A five-way M2 scrap meant Heasman was boxed-in at the start, but he scrabbled back past “Cav and Trav”, eventually split by Aiden Vilkhou, with Andrew Pywell in tow. Lake, with dented door and acres of tank tape bandaging his rear bumper, pipped Andrew Phillips (330ci) while Smith had an easier time rounding off a perfect first race weekend.
BMW 116 Sprint Trophy champion Matt Highcock snared pole on his graduation to the five-car 120 Coupe Cup division, but spun away his lead approaching Clearways, leaving Anthony Seddon to shade George Heler. Highcock atoned by winning race two, pursued by the Cheshire team-mates.
The battle for supremacy among the 116i masses went to the wire first time out. After Jack Godden encroached on the green pit entrance endeavouring to unseat Peter Keen, 17-year-old James Wareing towed up and snatched victory over Godden by 0.03s as the trio finished abreast. Godden’s grassy excursion exiting Graham Hill Bend later brought Dan Lavery and Ethan Hall closer after chaser Wareing was bumped to fourth for contact with Lavery.

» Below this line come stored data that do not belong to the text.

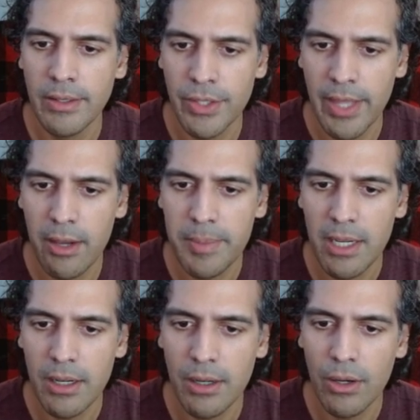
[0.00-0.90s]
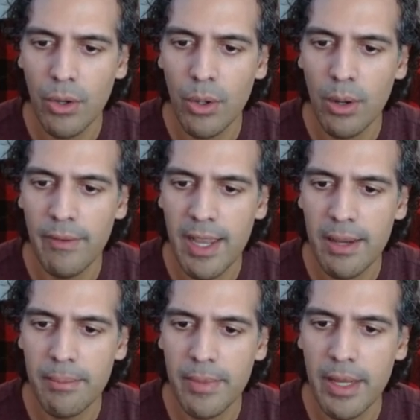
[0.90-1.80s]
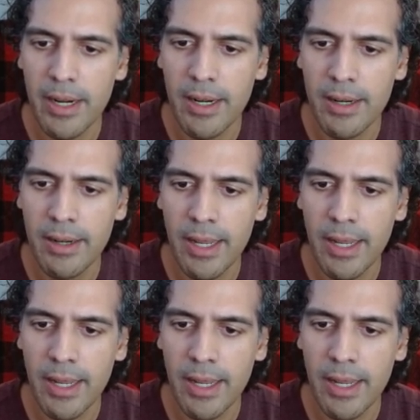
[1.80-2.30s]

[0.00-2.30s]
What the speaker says: that would be a O of m there,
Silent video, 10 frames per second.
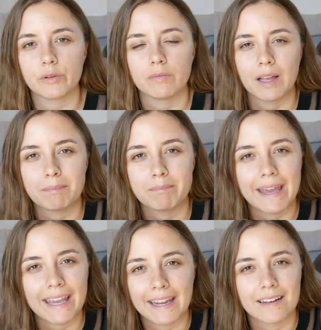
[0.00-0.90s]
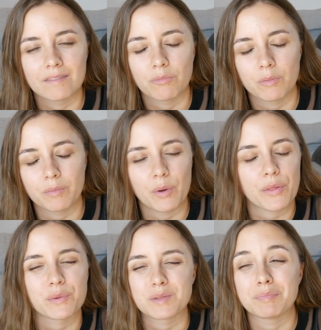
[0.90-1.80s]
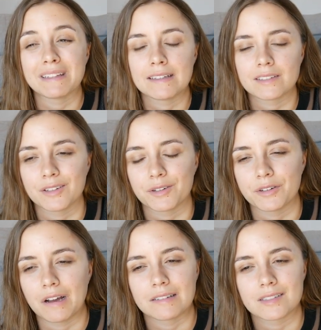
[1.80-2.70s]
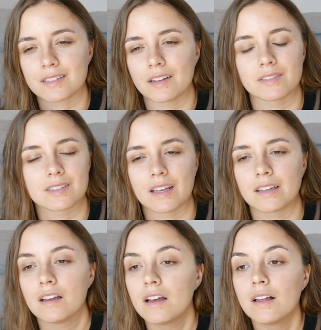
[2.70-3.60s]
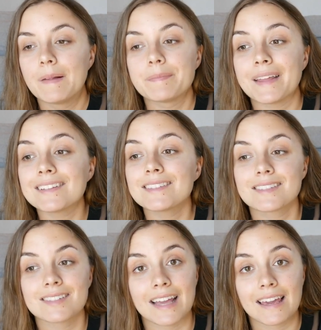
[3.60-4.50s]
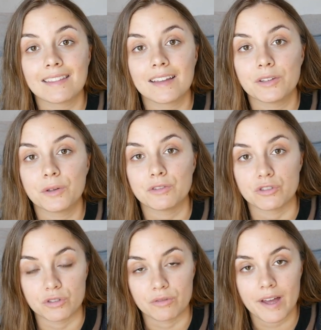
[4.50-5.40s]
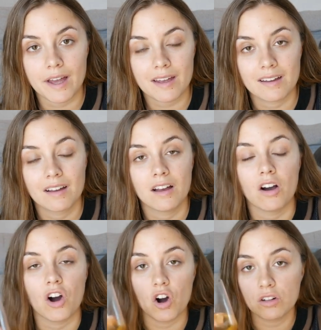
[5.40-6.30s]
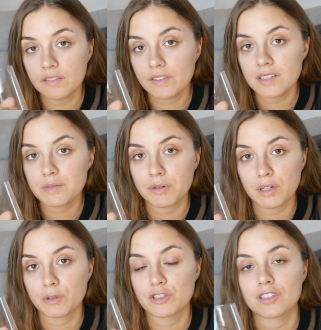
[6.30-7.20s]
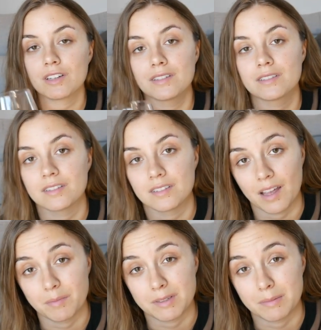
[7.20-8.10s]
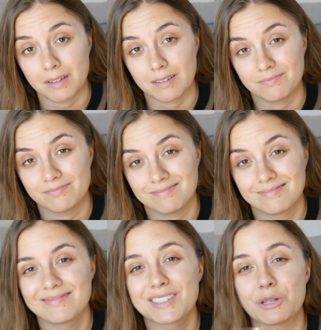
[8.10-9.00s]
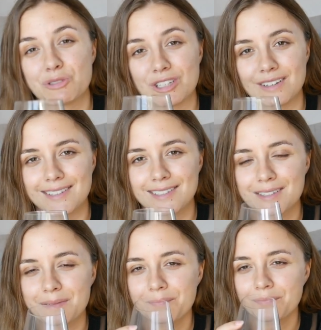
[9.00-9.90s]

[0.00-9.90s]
like made and whether it was blended or not and stuff. It's like, that's insane that you can do that. All of these pretty much taste the same to me. So cheers.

Canny strategies in Sunday’s frenetic 90-minute 116 Trophy enduro around two mandatory 60s stops and five safety car interludes culminated with initial pacemaker Keen repassing Lavery into Surtees 14 laps from home for victory, with Alan Corfield/Seddon third. Although Wareing and Godden - who pushed the lap record sub-one minute after father Chris’ middle stint - were ahead on the road, Ben Willshire “kept things clean” for fourth after various penalties were applied. Half the 28 finishers were on the lead lap.
Shane Stoney blitzed both Radical Club Challenge (successor to the 750MC Bikesports series) races, thanking RLM, the company turning his PR6’s 1340cc Suzuki Hayabusa engine round in eight days following a testing drama. Returnee Joe Stables (PR6) led the chase, but was excluded for being 11kg underweight.
Reigning Bikesports champion Leon Morrell (runner-up in the opener) retired from the sequel when compressor failure left his PR6 without gears. Daniel Headlam and Gordie Mutch topped classes B and C both times, although Jamie Keevill - disqualified from qualifying and the opener for disrespectful behaviour towards officials following an off - charged to third behind Stables, continuing as an invitee.
Quintuple Toyota MR2 champion Shaun Traynor resumed where he left off last year, twice outrunning Neil Stratton and Adam Lockwood. Andrew Ruthven and Tim Heron kept the 1800cc Roadsters in sight with their elderly but effective two-litre Mk2s.
Perennial Sport Specials standard setter Andy Hiley (Chronos) twice streaked away from class A rival Anton Landon’s Cyana. Neil Turner (Caterham 7) bested the stronger B set, in which Marcus Crook (Fisher Fury) and Jamie Bracher (ex-Tony Southgate Sylva Phoenix) gave C standout Stewart Mutch (MEV Exocet) a run for his money.